** AVAILABLE DATA follows **

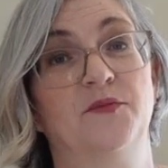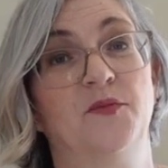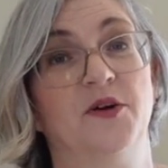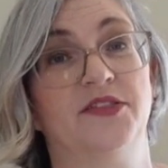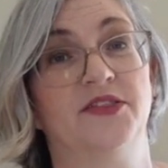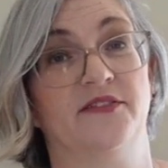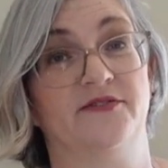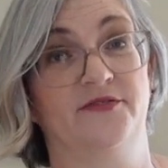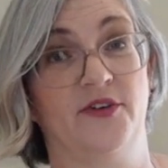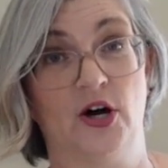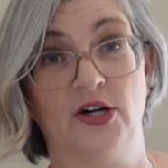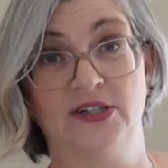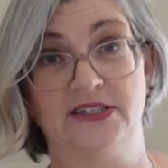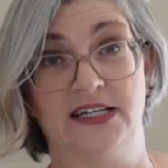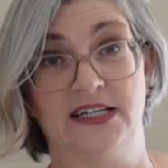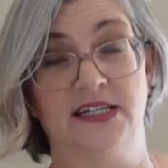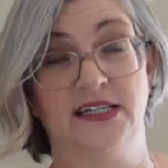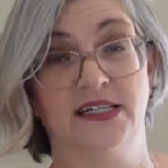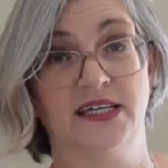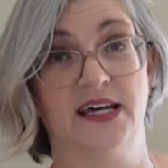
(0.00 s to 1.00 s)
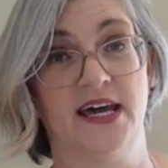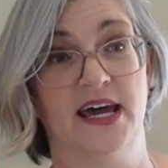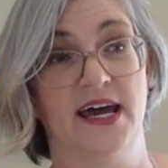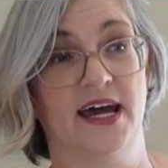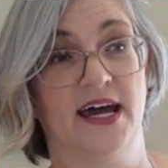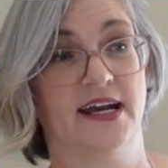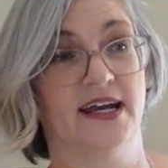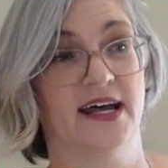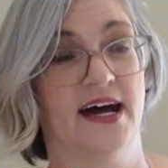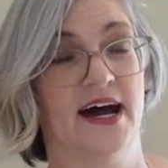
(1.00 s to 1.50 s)
with the faucet,
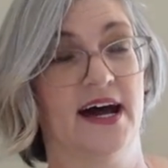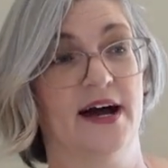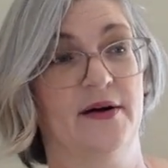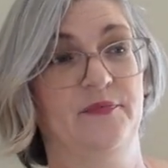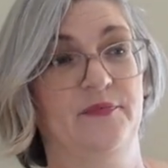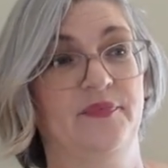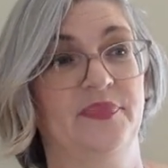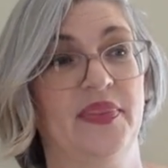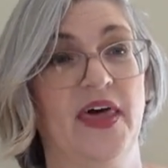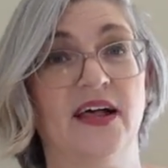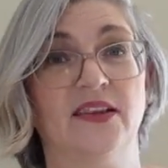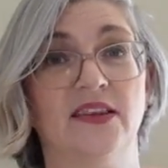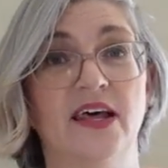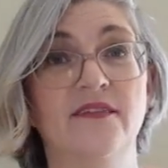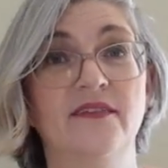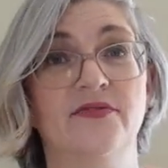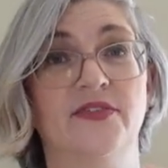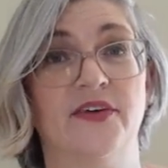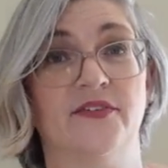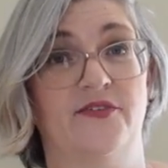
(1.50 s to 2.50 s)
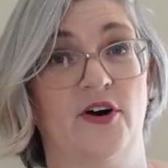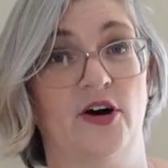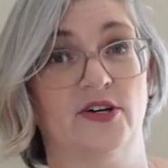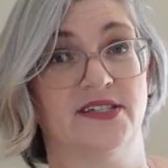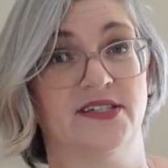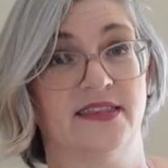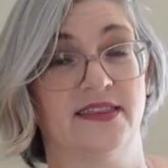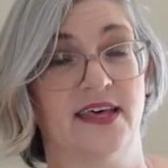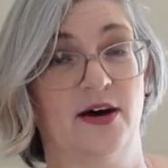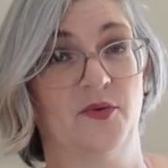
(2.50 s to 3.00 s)
and I loved the
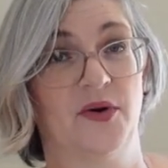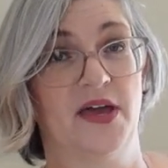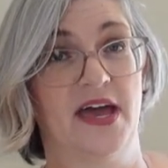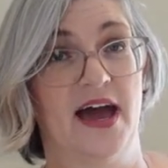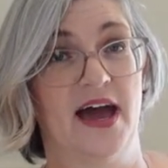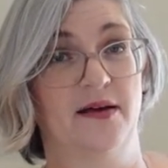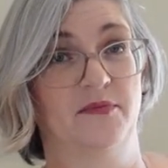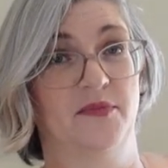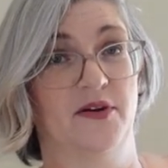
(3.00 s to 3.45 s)
faucet that we had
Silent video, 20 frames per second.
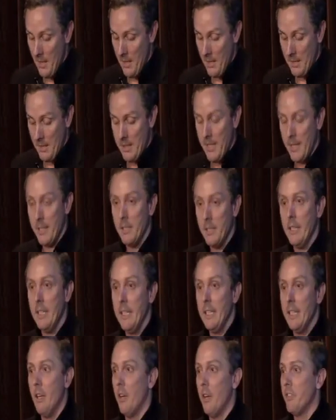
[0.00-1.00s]

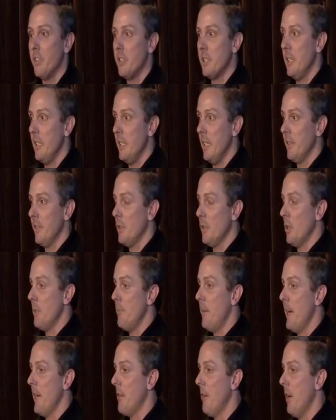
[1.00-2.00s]
Secondly, obviously, I talked
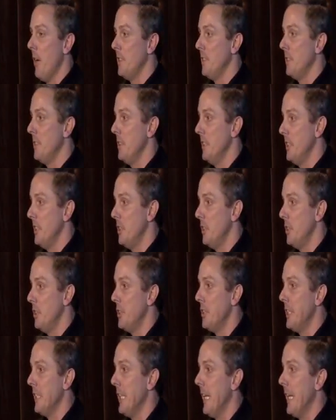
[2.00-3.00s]
about crisis and issues,
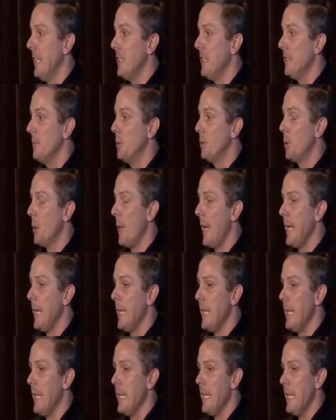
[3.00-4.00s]
so getting some
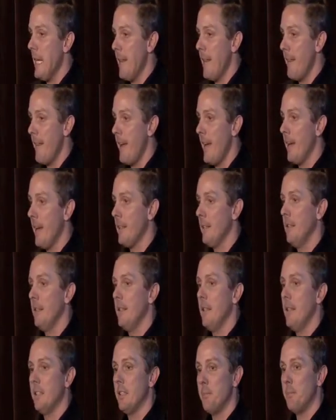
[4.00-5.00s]
training in that
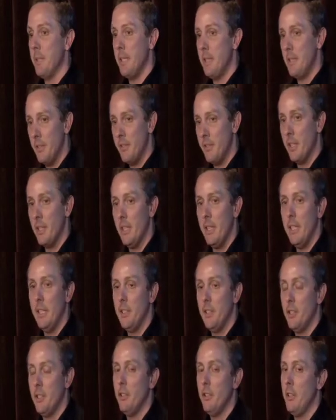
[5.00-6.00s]
specifically.
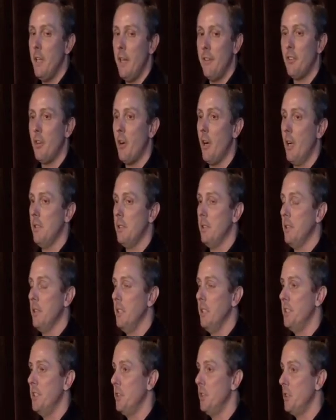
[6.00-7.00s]
You should have crisis
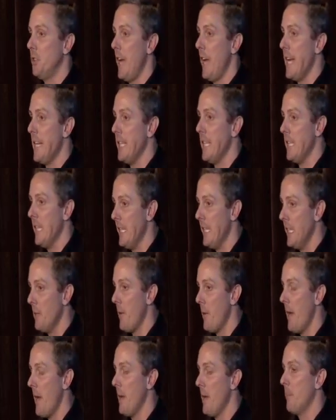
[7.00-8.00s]
and issues training
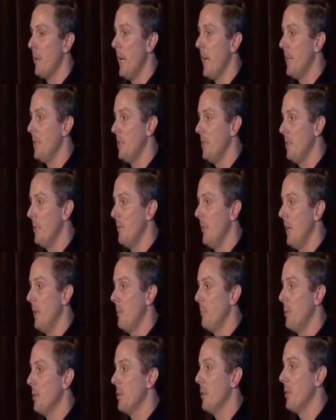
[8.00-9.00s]
anyway, but as you
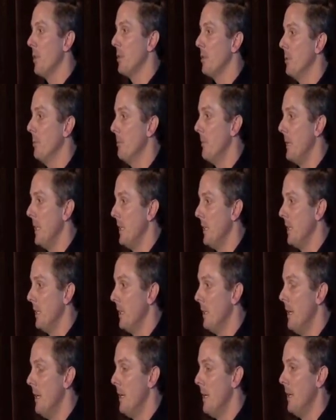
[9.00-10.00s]
develop your social media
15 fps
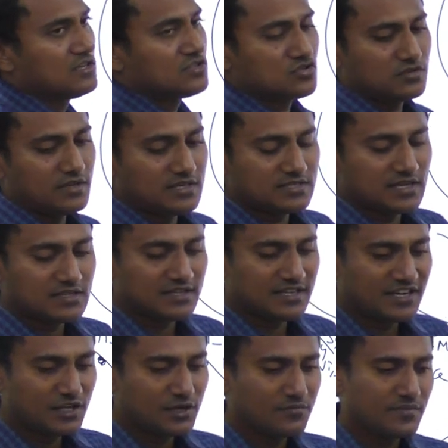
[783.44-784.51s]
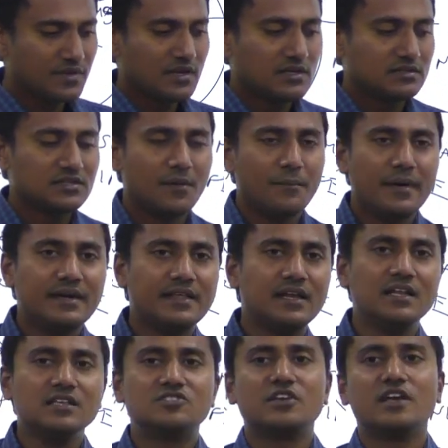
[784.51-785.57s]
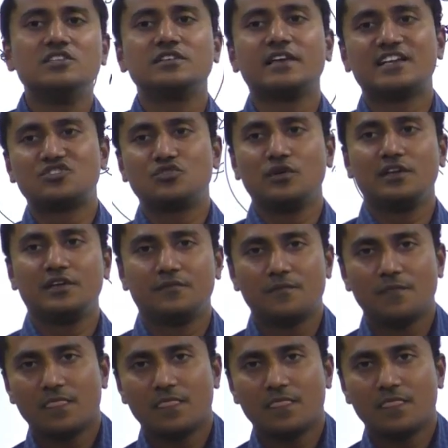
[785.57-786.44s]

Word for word: So they said that the material is changing actually.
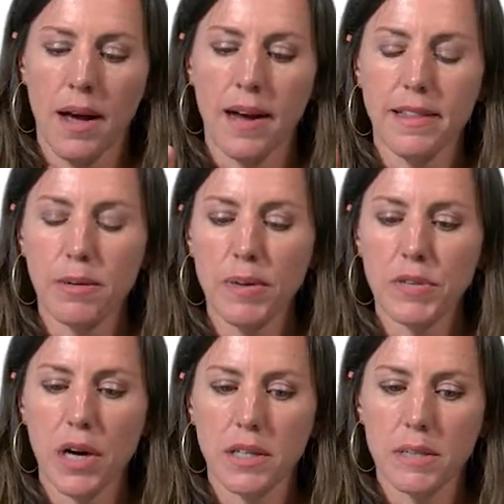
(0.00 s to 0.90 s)
I think we've
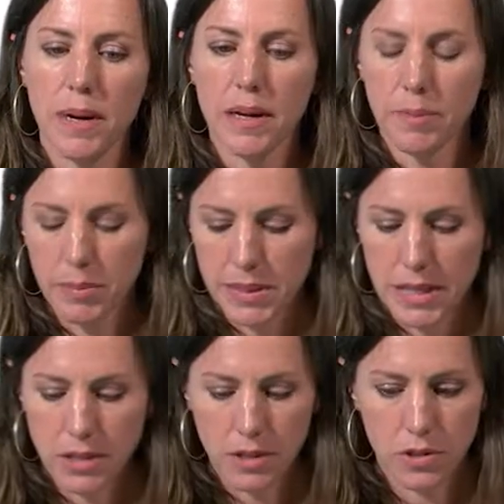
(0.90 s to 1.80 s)
talked about
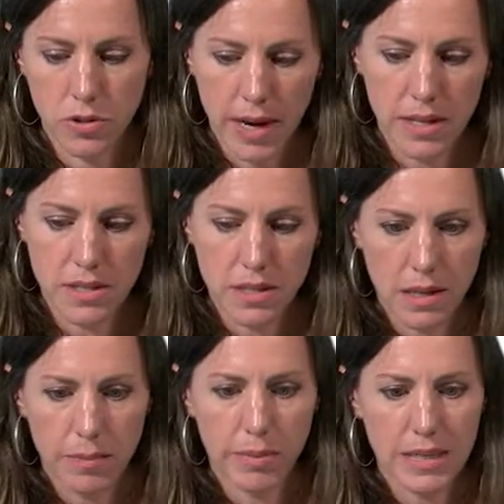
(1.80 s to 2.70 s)
implementation strategies and
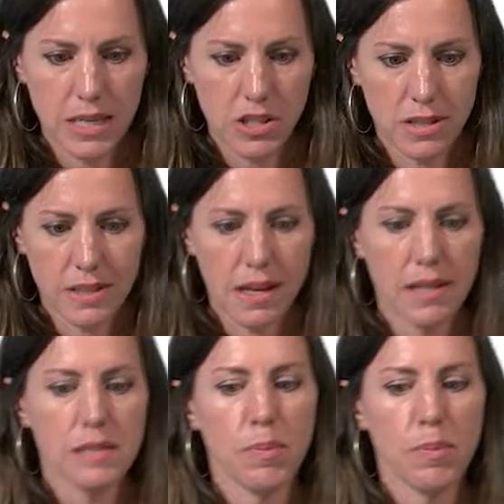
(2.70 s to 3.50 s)
implementation science,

** End of AVAILABLE DATA **

== EXERCISE OBJECTIVE ==
The stretch above running from the line with "(1.50 s to 2.50 s)" through the line with "[785.57-786.44s]" is all you should copy, exactly, leaving out the pictures.

== OUTPUT FOR THIS TASK ==
(1.50 s to 2.50 s)
(2.50 s to 3.00 s)
and I loved the
(3.00 s to 3.45 s)
faucet that we had
Silent video, 20 frames per second.
[0.00-1.00s]

[1.00-2.00s]
Secondly, obviously, I talked
[2.00-3.00s]
about crisis and issues,
[3.00-4.00s]
so getting some
[4.00-5.00s]
training in that
[5.00-6.00s]
specifically.
[6.00-7.00s]
You should have crisis
[7.00-8.00s]
and issues training
[8.00-9.00s]
anyway, but as you
[9.00-10.00s]
develop your social media
15 fps
[783.44-784.51s]
[784.51-785.57s]
[785.57-786.44s]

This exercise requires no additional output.